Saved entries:
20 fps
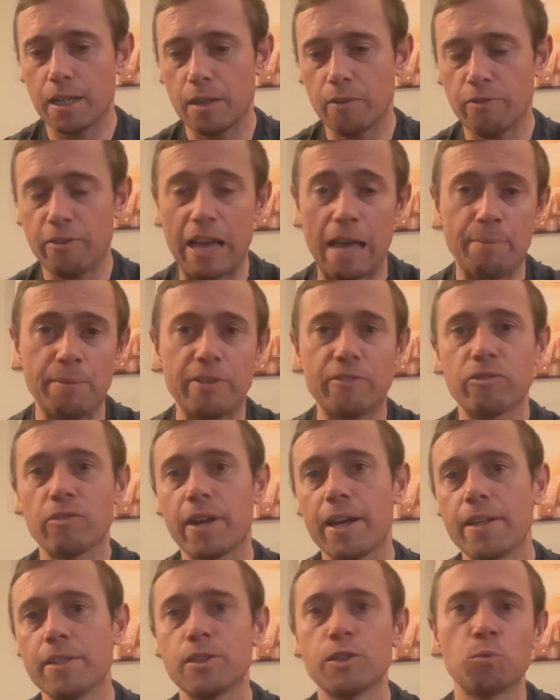Family,
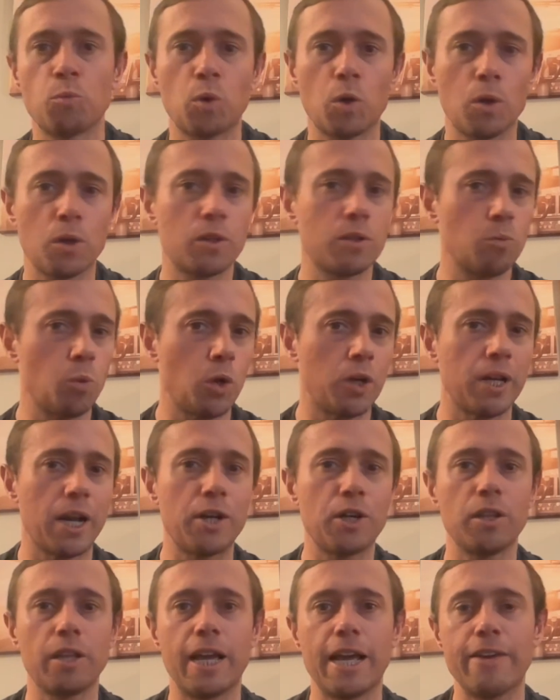friends, work, working on
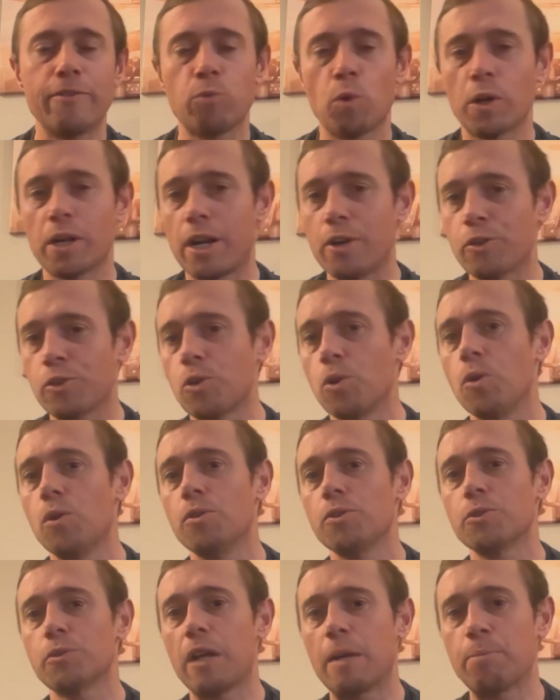your life, working on your
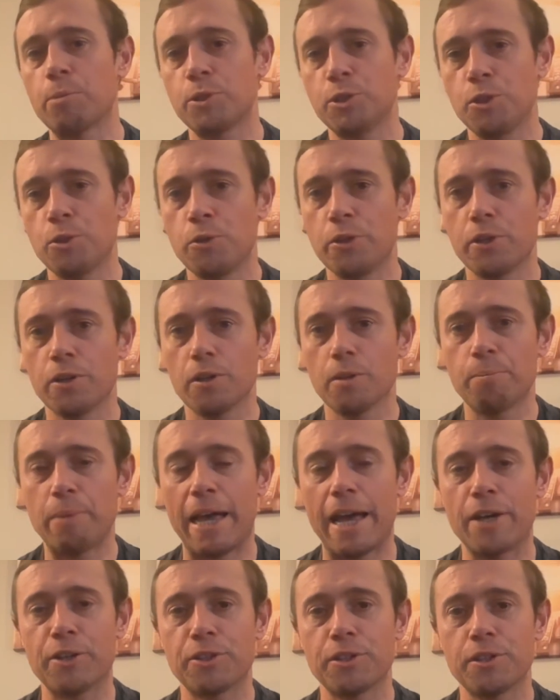goals, right? Pursuing your
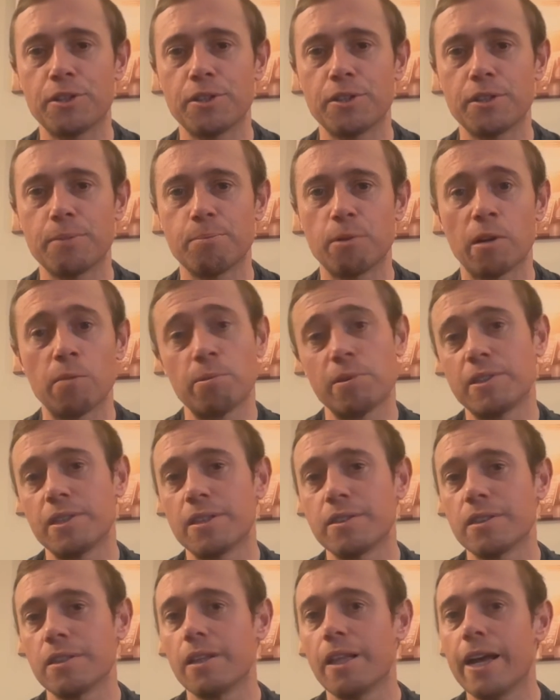passions and
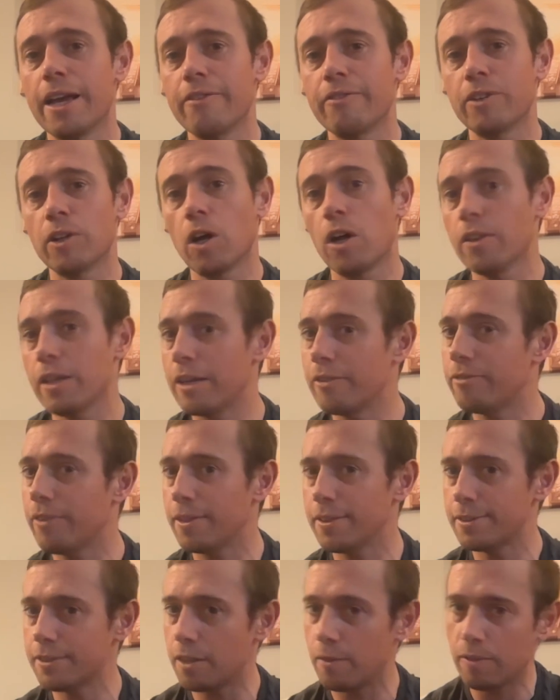purposes in life and all that
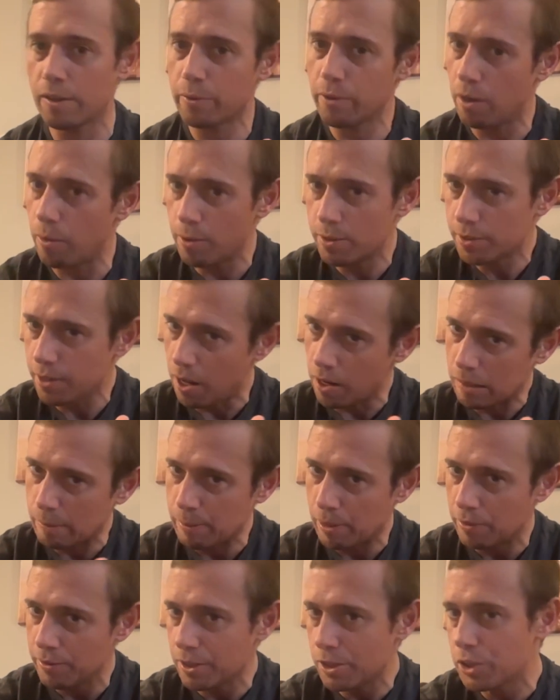fun stuff like we always talk
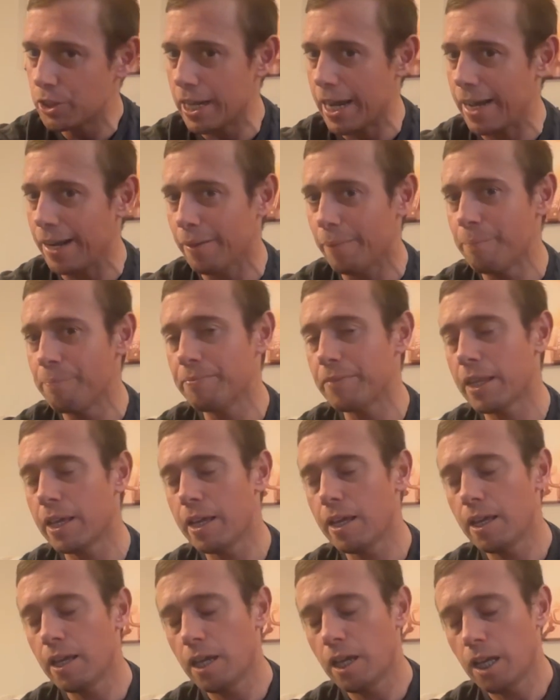about in this channel.
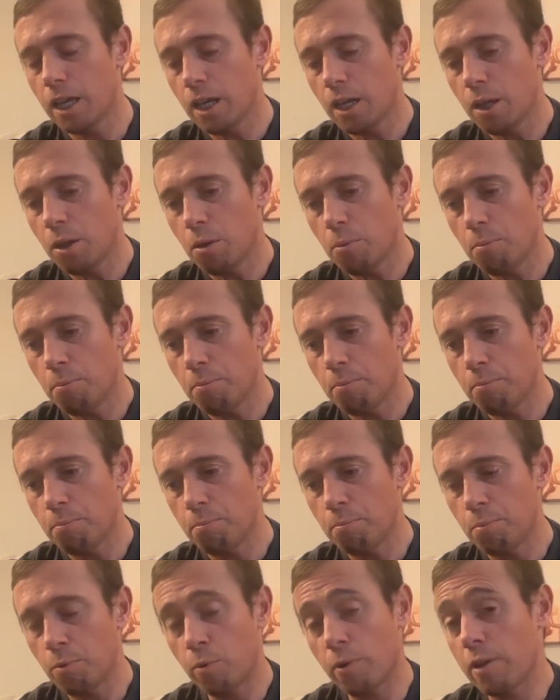
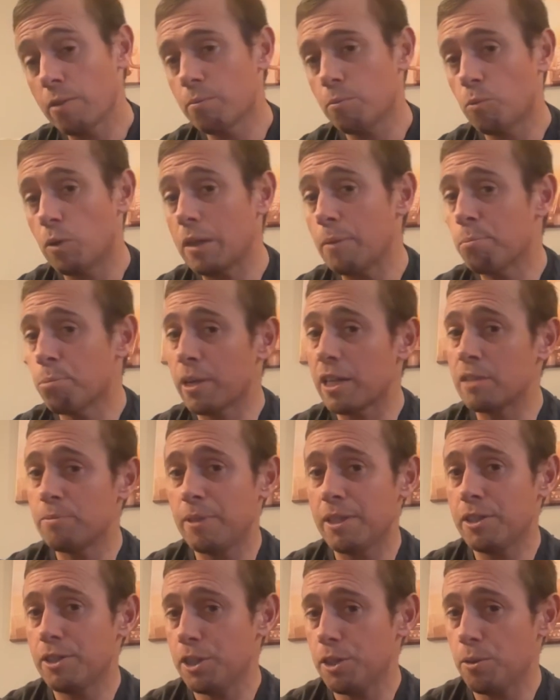But what brings
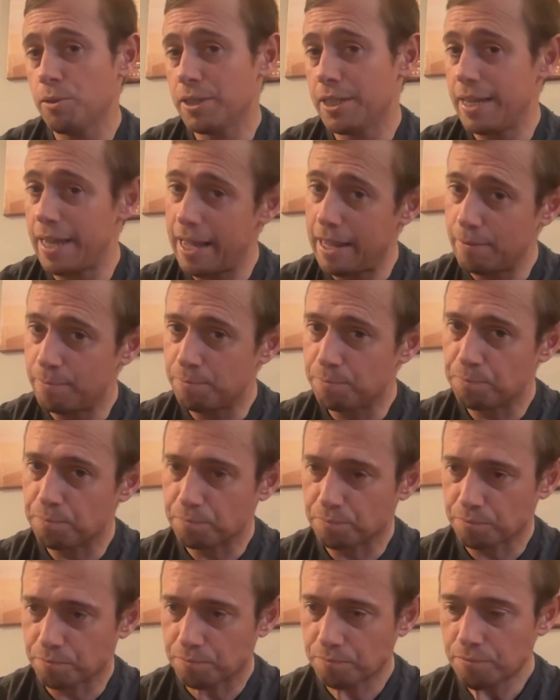me to you today?
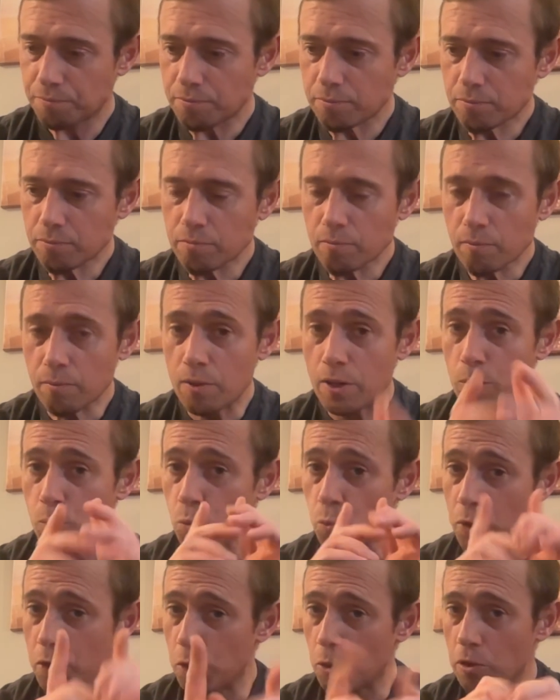
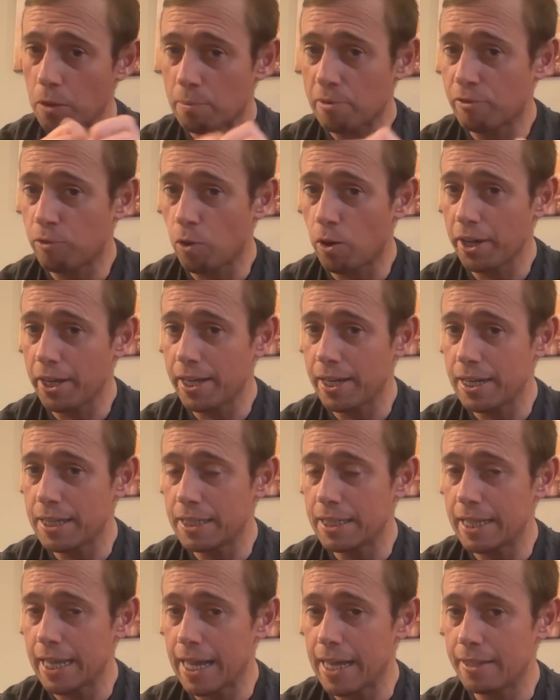Real quick before I get
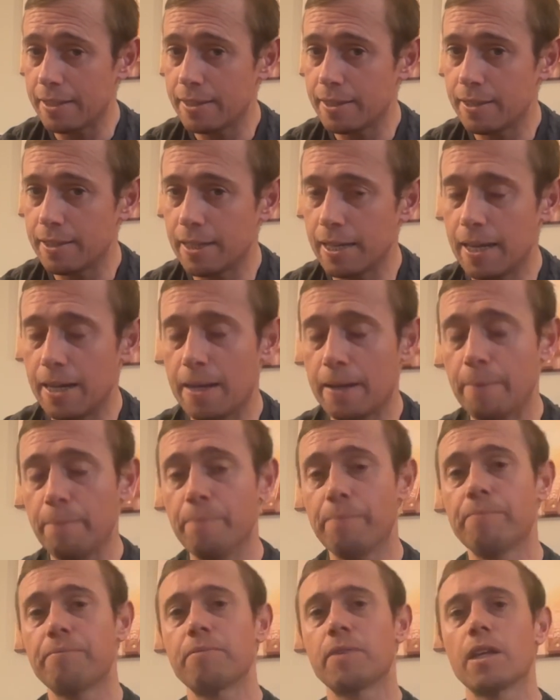into that,
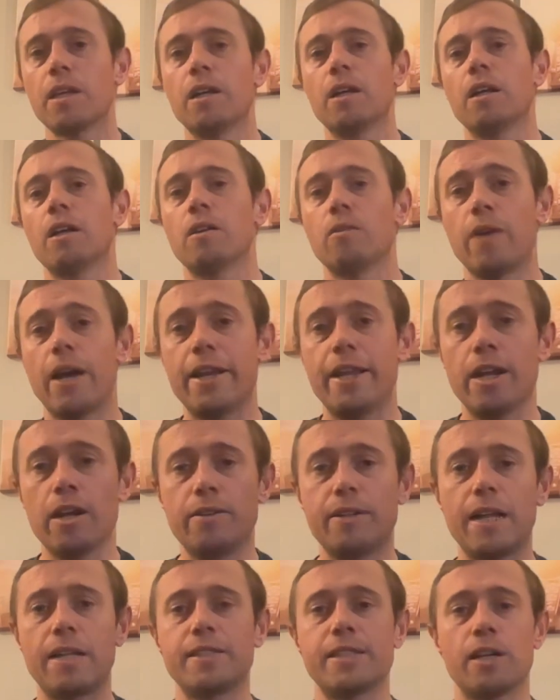right here,
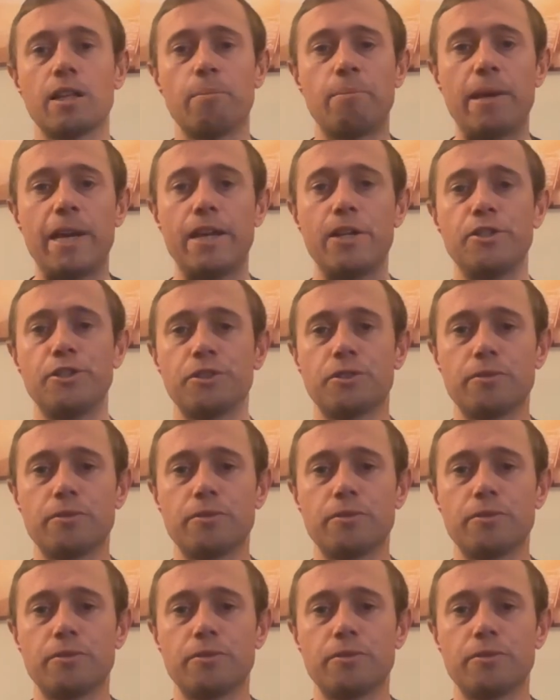dead center of the page,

*Required action*
Please reproduce the entries above exactly, omitting every picture.

*Exercise solution*
20 fps
Family,
friends, work, working on
your life, working on your
goals, right? Pursuing your
passions and
purposes in life and all that
fun stuff like we always talk
about in this channel.
But what brings
me to you today?
Real quick before I get
into that,
right here,
dead center of the page,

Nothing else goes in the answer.